** INPUT FOR THIS TASK follows **

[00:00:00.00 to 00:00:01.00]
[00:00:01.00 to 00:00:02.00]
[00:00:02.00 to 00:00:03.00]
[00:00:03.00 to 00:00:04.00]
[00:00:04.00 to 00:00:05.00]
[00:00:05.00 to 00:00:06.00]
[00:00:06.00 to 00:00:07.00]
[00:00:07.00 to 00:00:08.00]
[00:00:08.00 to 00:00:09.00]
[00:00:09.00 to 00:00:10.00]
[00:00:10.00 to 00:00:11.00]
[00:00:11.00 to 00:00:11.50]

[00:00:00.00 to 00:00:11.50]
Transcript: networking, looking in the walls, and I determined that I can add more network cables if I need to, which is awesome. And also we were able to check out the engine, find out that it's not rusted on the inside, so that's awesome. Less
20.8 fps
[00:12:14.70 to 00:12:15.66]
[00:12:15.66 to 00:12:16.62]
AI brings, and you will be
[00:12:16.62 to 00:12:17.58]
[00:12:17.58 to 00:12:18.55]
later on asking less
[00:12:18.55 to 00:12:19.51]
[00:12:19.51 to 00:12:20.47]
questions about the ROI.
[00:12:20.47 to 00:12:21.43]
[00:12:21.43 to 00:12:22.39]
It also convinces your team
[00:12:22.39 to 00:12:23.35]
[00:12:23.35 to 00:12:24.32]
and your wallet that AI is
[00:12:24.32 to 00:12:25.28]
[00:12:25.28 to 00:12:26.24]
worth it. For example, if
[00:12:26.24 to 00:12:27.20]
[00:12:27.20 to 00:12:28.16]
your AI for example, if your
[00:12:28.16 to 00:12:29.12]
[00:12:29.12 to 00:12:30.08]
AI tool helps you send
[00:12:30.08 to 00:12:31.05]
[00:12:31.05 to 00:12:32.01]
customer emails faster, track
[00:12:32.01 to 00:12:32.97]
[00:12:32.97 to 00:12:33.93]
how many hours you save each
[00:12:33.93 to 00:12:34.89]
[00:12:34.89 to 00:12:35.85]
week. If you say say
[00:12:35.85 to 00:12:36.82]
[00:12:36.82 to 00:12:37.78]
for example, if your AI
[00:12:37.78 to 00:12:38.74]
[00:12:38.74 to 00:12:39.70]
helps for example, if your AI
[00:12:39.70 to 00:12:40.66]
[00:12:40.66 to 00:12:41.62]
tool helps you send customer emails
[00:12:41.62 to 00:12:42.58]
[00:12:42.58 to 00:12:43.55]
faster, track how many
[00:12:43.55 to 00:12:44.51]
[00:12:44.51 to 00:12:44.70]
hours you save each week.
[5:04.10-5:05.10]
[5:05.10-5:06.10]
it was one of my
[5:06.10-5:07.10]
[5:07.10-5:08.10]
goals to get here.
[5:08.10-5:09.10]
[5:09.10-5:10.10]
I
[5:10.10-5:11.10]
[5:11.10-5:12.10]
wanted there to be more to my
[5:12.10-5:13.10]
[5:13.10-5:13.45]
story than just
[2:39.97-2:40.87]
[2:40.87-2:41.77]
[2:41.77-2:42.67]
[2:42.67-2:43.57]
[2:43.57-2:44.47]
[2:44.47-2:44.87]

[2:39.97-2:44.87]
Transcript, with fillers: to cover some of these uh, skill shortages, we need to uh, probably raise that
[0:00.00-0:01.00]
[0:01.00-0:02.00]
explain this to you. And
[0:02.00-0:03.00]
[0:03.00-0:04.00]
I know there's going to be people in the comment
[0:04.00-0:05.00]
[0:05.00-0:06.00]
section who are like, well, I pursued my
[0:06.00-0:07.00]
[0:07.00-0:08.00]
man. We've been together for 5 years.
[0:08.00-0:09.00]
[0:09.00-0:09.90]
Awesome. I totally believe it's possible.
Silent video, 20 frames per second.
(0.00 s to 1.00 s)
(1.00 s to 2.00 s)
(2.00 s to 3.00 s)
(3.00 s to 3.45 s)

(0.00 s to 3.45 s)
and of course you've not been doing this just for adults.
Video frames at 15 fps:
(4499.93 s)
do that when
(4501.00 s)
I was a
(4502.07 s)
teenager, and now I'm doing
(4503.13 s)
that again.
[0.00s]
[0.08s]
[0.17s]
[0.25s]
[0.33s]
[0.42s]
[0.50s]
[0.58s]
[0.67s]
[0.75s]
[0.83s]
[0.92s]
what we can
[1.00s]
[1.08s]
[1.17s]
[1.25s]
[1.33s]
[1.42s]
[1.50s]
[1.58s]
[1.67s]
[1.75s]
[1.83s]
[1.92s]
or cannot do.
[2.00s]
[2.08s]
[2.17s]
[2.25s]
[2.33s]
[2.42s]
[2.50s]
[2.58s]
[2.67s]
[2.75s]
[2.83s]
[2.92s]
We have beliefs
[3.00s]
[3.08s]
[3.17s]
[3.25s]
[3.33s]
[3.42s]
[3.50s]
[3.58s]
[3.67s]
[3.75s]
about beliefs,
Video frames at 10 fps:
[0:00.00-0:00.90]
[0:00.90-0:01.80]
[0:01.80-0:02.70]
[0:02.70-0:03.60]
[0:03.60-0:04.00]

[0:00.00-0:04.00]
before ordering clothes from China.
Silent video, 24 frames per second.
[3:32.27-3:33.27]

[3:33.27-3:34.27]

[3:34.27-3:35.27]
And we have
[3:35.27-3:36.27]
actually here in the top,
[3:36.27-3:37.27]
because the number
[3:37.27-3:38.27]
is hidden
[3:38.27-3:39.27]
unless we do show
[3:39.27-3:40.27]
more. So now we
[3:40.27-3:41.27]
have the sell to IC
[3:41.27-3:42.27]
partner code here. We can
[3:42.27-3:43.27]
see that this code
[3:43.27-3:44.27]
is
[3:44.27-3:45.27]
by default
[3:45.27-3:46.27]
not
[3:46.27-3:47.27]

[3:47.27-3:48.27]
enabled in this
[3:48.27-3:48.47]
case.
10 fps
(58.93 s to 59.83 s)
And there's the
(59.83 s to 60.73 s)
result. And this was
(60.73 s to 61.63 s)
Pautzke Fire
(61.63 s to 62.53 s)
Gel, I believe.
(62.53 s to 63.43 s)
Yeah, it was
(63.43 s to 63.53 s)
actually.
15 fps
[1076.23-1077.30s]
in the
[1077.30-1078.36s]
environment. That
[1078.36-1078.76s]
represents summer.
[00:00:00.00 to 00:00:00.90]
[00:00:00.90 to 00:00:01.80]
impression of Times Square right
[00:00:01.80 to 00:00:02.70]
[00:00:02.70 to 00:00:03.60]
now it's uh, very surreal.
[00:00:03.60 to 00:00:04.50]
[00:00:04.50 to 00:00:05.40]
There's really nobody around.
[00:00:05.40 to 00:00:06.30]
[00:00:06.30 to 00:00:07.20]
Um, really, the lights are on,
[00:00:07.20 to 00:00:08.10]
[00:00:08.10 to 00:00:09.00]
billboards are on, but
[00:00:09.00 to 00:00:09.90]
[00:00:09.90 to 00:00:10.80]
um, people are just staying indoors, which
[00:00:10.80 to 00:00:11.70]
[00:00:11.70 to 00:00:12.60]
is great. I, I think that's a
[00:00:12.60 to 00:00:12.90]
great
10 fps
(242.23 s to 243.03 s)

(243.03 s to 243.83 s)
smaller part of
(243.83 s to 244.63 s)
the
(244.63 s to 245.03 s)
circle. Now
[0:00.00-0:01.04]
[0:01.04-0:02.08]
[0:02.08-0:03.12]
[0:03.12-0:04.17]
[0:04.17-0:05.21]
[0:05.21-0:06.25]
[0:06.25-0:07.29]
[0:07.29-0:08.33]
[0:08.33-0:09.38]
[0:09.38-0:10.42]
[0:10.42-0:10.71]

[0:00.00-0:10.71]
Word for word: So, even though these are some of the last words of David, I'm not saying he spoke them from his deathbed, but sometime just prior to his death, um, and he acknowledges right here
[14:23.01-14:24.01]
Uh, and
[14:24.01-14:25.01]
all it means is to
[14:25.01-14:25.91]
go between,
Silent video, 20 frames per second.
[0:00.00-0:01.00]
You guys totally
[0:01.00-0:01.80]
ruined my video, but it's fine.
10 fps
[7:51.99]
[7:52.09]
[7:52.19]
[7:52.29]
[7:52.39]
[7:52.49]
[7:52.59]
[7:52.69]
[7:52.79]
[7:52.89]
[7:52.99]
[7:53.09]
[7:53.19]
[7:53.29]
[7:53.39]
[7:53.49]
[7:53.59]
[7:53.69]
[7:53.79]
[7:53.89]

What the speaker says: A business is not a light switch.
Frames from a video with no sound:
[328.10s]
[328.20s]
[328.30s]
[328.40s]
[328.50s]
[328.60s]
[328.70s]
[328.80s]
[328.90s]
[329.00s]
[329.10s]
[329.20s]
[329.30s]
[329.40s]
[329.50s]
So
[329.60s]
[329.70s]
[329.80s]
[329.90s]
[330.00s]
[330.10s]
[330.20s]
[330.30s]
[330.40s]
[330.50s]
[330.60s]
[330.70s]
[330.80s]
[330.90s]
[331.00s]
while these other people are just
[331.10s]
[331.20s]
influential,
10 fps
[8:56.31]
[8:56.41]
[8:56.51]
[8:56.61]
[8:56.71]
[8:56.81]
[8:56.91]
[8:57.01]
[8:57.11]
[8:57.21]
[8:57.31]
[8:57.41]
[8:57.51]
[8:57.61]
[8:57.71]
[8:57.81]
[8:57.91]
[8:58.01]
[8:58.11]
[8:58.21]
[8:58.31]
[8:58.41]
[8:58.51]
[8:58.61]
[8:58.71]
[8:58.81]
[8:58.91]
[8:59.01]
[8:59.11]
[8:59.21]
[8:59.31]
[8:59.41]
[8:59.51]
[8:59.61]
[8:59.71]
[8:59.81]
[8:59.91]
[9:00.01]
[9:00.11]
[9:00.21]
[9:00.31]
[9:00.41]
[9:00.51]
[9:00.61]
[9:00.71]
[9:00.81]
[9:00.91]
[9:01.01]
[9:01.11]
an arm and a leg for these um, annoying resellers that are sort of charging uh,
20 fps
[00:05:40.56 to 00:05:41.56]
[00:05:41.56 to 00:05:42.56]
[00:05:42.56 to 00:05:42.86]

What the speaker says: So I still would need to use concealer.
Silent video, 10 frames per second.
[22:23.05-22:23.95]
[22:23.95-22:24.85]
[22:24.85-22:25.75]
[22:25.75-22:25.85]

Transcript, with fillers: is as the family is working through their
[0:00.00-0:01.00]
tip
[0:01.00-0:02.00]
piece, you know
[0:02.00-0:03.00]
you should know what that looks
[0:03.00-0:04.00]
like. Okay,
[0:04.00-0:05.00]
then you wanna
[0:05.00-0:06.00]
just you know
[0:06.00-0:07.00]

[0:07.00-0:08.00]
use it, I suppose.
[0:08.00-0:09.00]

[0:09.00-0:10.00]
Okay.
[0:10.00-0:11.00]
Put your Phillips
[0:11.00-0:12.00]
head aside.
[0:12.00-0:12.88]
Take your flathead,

** End of INPUT FOR THIS TASK **

ABOUT THIS EXERCISE
Every line in the listing above that mentions "with" should be returned.

WRITTEN ANSWER
Transcript, with fillers: to cover some of these uh, skill shortages, we need to uh, probably raise that
Frames from a video with no sound:
Transcript, with fillers: is as the family is working through their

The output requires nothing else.